In July 2019, the embattled Rosselló, 40, stepped down after weeks of protests over a series of scandals that included the disclosure of crude, sexist and homophobic chat messages between the governor and members of his inner circle.
But the eventual downfall of his administration may have been set in motion by Hurricane Maria, which made landfall on the island on September 20, 2017, less than nine months after Rosselló took office. The Category 4 storm decimated the antiquated power grid, leaving more than a million people without electricity or running water for what would become months.
Problems with the distribution of food, water and other vital supplies were widespread. And it took the Rosselló administration nearly a year to admit the storm killed several thousand people – not the dozens that had been the official line.
Bad Bunny and other young Puerto Rican artists attended the July 2019 protests. He also helped write the song “Afilando los Cuchillos,” or “Sharpening the Knives,” which became an anthem for the movement. The song gave voice to the historic moment, touching on homophobia, government mismanagement and neglect, and homes left roofless by hurricanes.
At the July 28 concert in San Juan, Bad Bunny told the audience the island is “the only place” he performs where he needs to “install like 15 industrial electrical generators because I can’t trust Puerto Rico’s electrical grid.”
Mayra Velez Serrano, a professor of political science at the University of Puerto Rico at Rio Piedras, said Bad Bunny’s message resonates with “a lot of young people, the crisis generation” – which has only known despair and uncertainty.
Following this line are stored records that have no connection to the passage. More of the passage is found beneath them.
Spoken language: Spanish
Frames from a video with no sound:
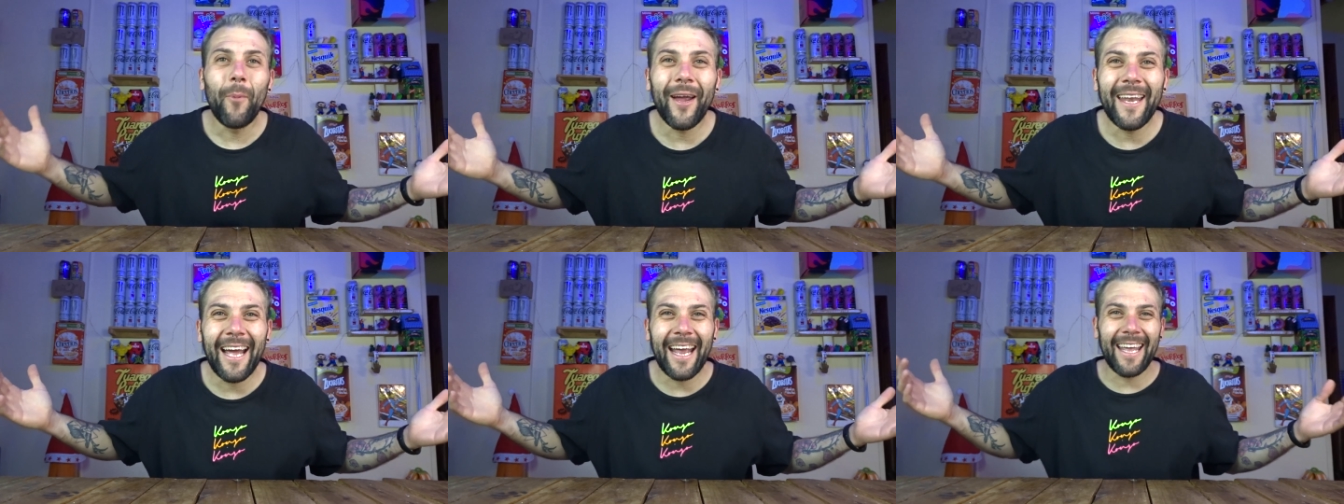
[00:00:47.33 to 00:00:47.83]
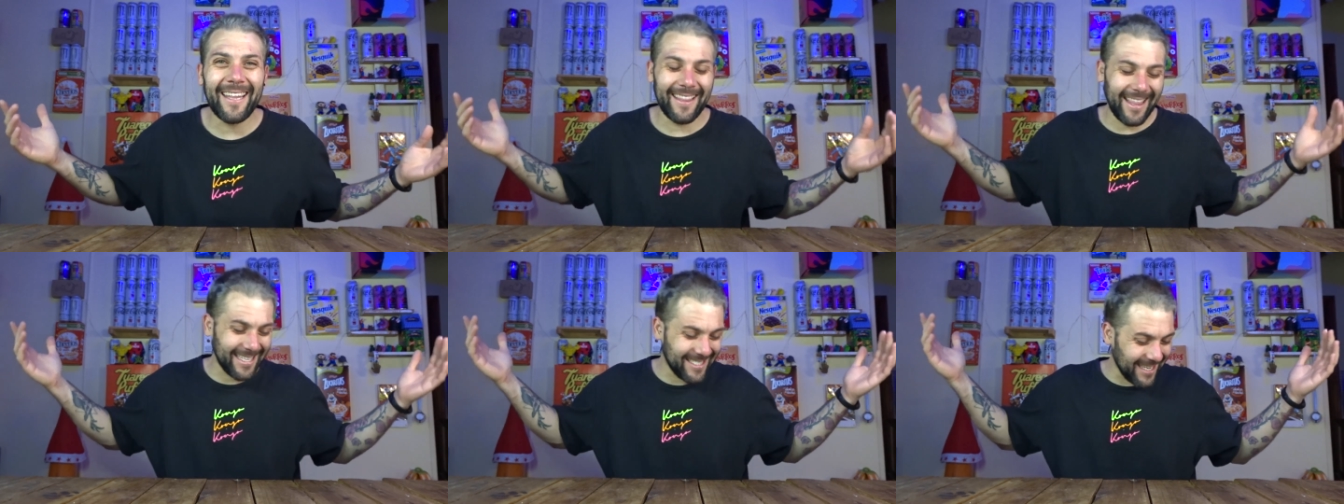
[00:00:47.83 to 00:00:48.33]
Buena
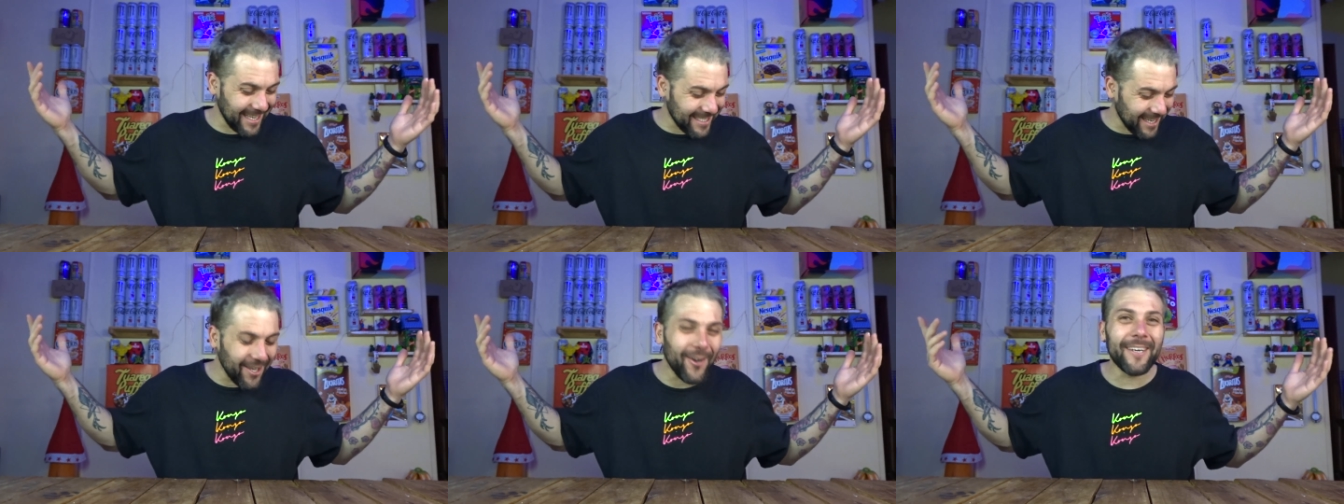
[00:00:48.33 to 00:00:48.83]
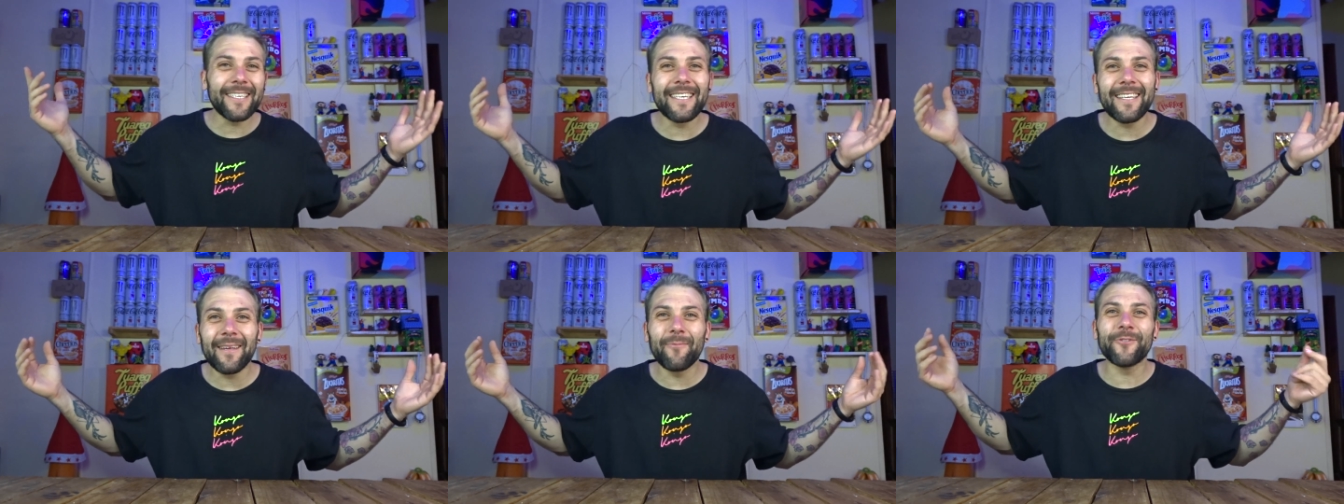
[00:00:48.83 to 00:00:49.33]
gente, sí señores, ya
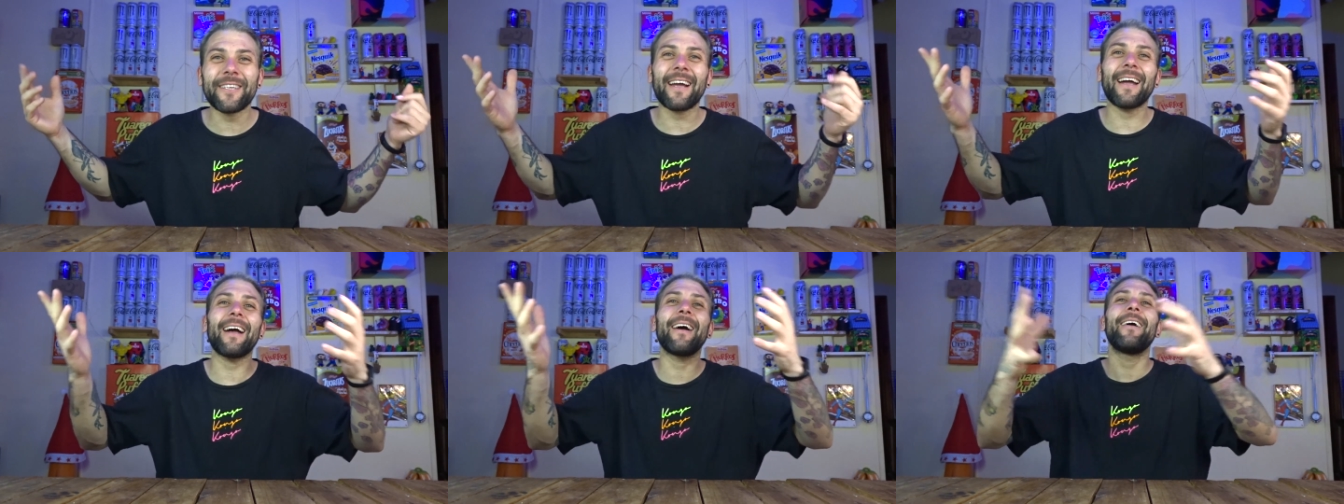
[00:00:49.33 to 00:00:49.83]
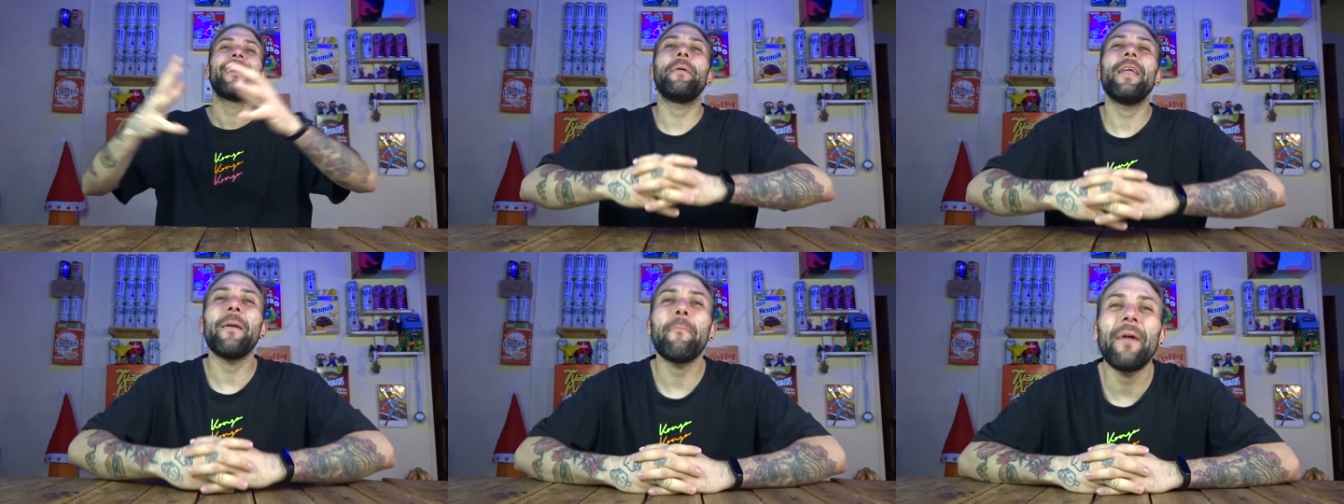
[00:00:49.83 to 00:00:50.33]
estamos acá.
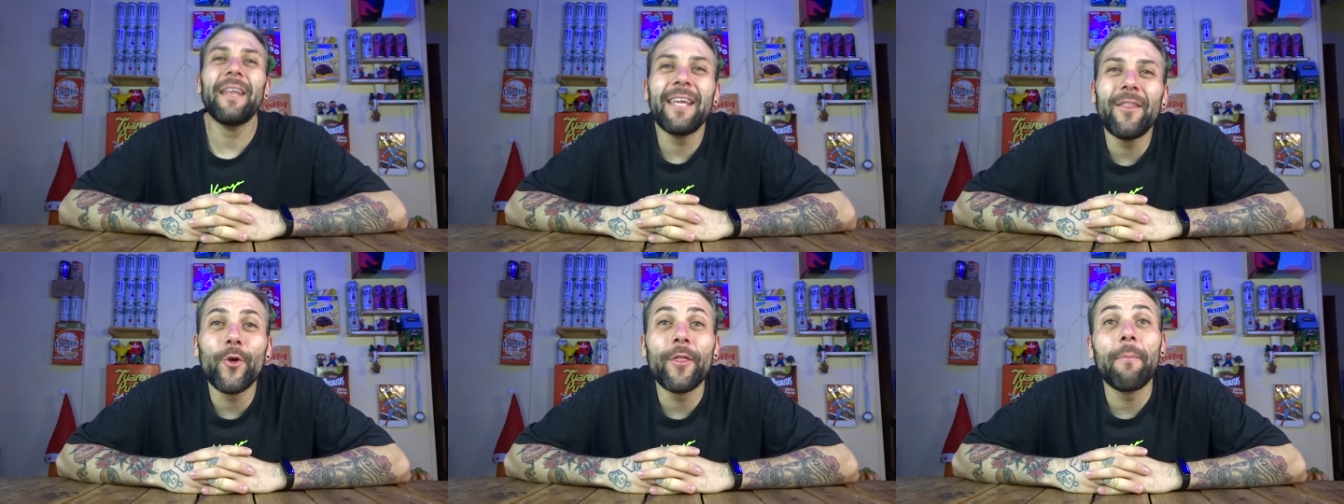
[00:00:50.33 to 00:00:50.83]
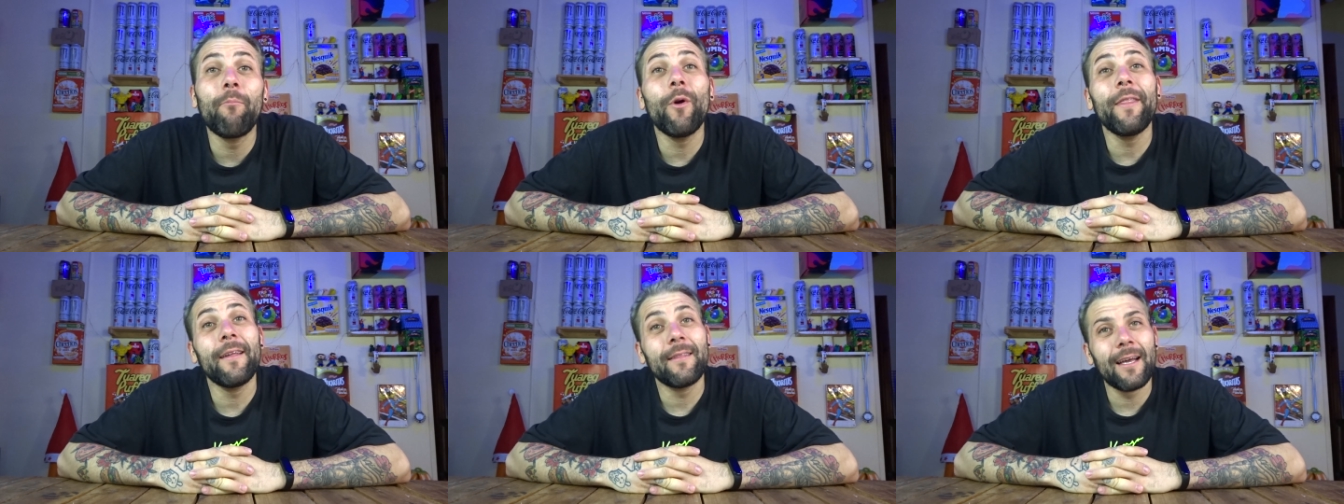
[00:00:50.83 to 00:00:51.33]
Bienvenidos
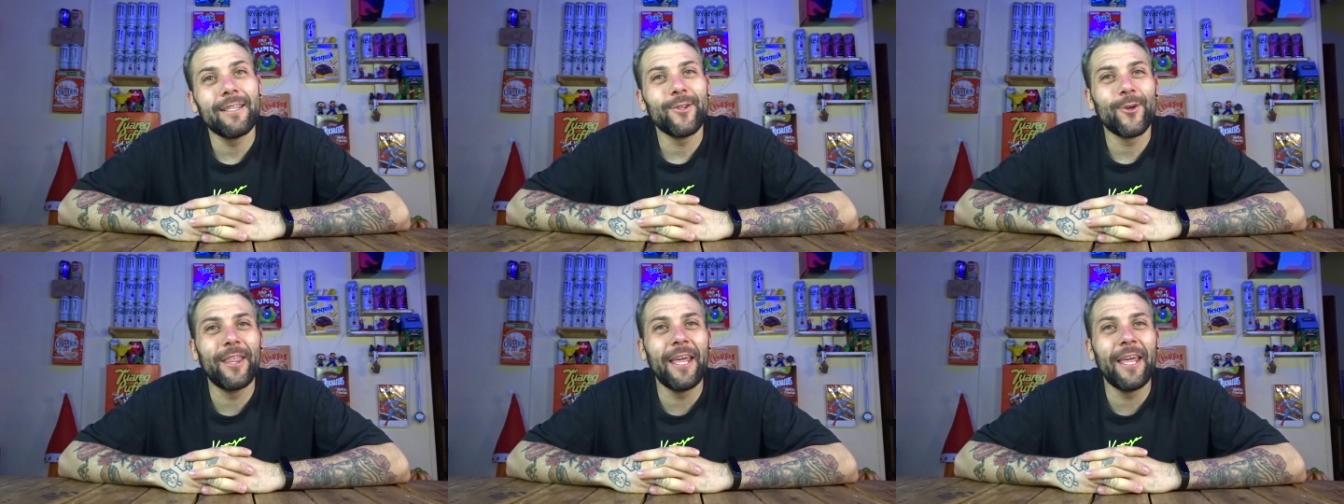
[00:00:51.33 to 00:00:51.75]
después de tanto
“A generation that feels they don’t have a future on this island. They keep moving away. They’re highly educated. They can’t find decent jobs. And what they see is their politicians just not doing their job and stealing money and engaging in corrupt acts.”
Now, in the midst of new political turbulence, Puerto Rico’s slow recovery and renewal continues, as Hurricane Maria’s fifth anniversary gets closer.
“The economic and social circumstances on the island are so precarious that people who may feel the need to take to the streets will not, because they’re overwhelmed with their responsibilities, working two or three jobs to pay rent as the cost of living keeps rising,” said Amundaray, the tour guide in San Juan.
“But the energy of the people is increasing.”
‘The frustration is there’
Many Puerto Ricans were not surprised by Vázquez’s downfall.
“Year after year, it is the same thing,” Ruiz, the home care attendant, said of government corruption and mismanagement.
“We believed there would be change when they brought down a governor and look at what she’s accused of doing. Wow,” she said, referring to Rosselló and Vázquez.
In 2018, Vázquez came under fire for allegedly intervening on behalf of her daughter in a case stemming from a home theft. She faced charges of violating government ethics laws. But a judge later ruled there was insufficient evidence to arrest her.
Vázquez’s ties to Rosselló brought scrutiny during her brief tenure as governor under the ruling pro-statehood New Progressive Party. Critics accused her of failing to open investigations against members of her own party, particularly Rosselló and his administration’s handling of the aftermath of Hurricane Maria.
In January 2020, Puerto Ricans poured onto the streets of San Juan calling for her resignation after Maria relief supplies were found in a warehouse in the city of Ponce, more than two years after the storm.
Later that year, Puerto Rican officials confirmed Vázquez was being investigated for suspicion of mishandling resources meant to mitigate earthquake damage on the island.
“The frustration is there,” said Carlos Suárez, who teaches at the University of Florida’s Center for Latin American Studies and was in Puerto Rico last weekend for the funeral of his grandmother. “The question is what will be the spark needed to turn this moment to political mobilization where people take to the streets.”